Your answer should consist solely of the lines from the one holding "[00:00:01.75]" through the final line of the entries, reproduced exactly and without pictures.
▬▬▬
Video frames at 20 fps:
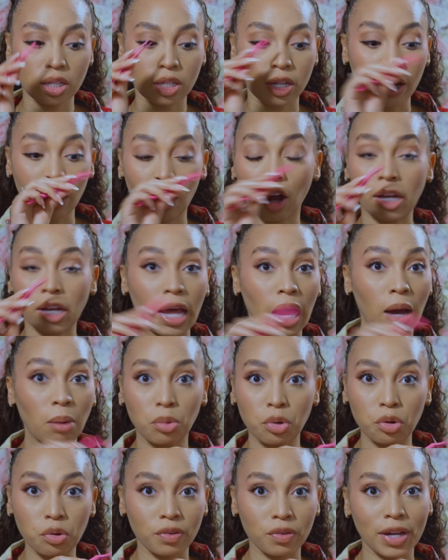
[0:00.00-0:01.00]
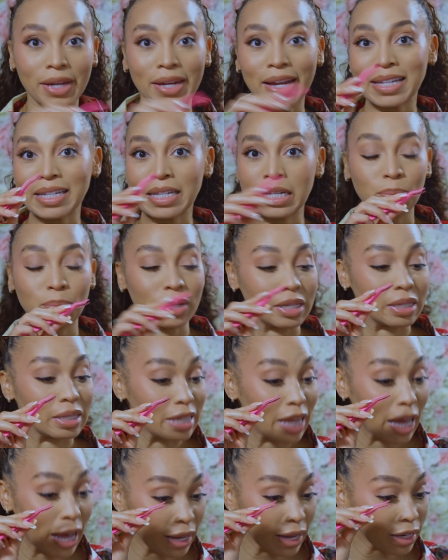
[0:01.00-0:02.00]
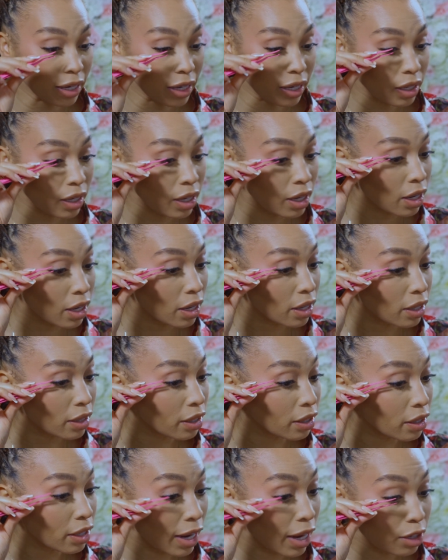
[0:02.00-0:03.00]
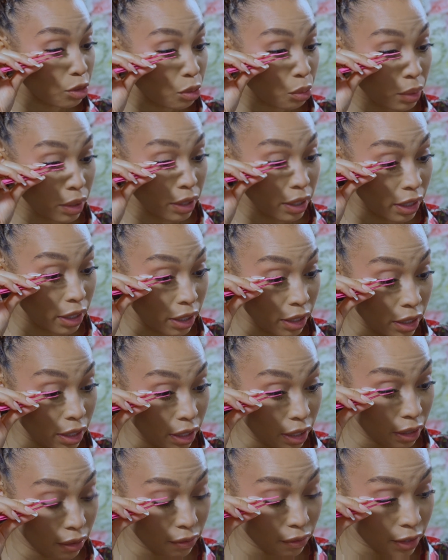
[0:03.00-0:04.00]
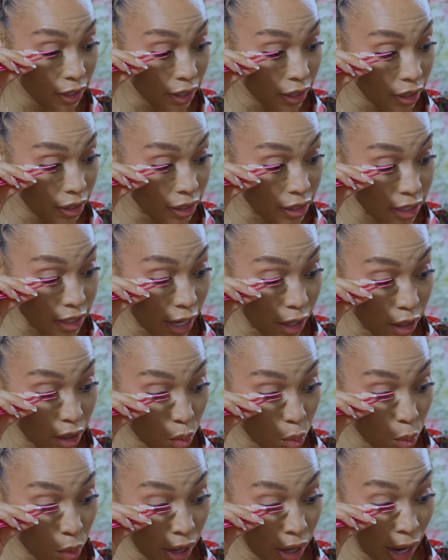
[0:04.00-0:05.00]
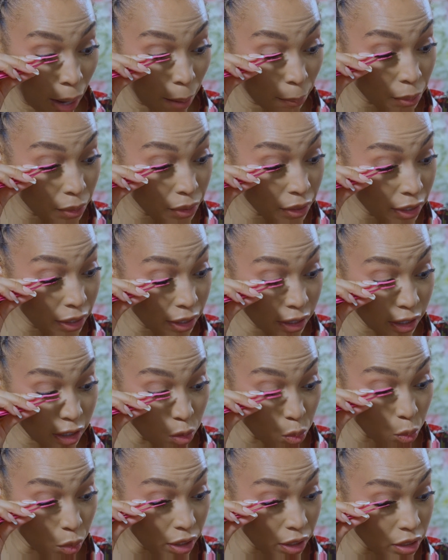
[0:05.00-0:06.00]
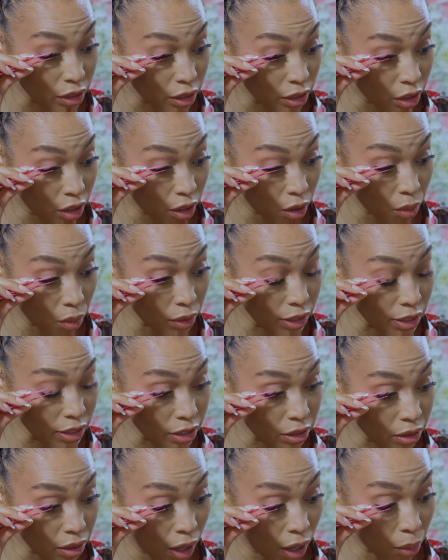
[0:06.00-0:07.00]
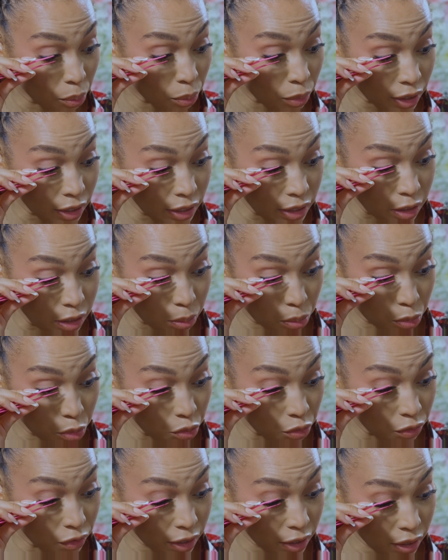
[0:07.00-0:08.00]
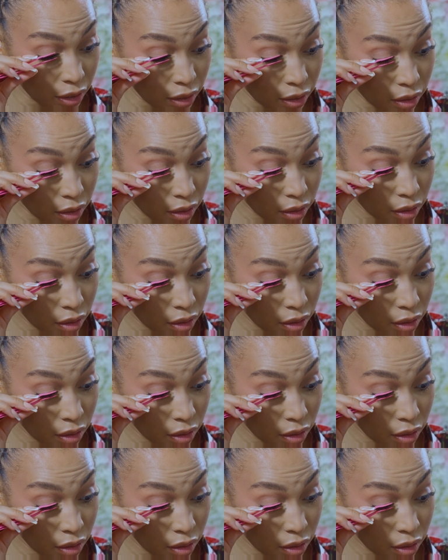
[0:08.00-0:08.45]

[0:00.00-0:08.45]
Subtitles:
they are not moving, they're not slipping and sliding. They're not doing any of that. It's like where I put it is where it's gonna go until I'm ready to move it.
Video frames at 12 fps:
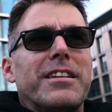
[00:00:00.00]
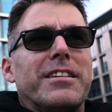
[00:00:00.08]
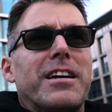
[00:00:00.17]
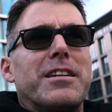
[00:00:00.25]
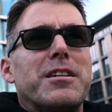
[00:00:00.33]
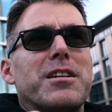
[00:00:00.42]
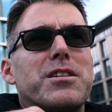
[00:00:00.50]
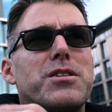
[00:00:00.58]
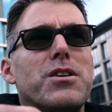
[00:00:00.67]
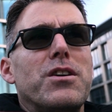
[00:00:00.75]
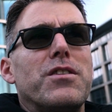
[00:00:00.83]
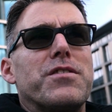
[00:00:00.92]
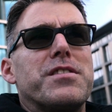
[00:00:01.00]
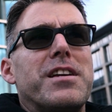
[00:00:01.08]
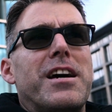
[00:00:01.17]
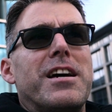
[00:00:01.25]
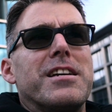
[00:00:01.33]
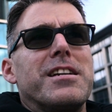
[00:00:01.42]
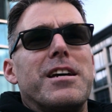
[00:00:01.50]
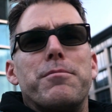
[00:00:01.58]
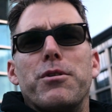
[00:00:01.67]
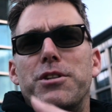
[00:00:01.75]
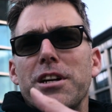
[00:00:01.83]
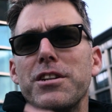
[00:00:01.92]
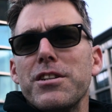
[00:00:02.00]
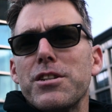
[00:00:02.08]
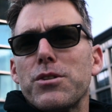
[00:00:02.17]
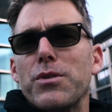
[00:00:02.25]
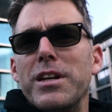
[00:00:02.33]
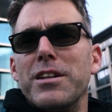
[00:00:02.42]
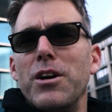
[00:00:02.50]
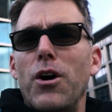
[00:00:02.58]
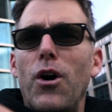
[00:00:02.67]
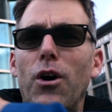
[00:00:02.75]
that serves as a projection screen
▬▬▬
### Exercise solution
[00:00:01.75]
[00:00:01.83]
[00:00:01.92]
[00:00:02.00]
[00:00:02.08]
[00:00:02.17]
[00:00:02.25]
[00:00:02.33]
[00:00:02.42]
[00:00:02.50]
[00:00:02.58]
[00:00:02.67]
[00:00:02.75]
that serves as a projection screen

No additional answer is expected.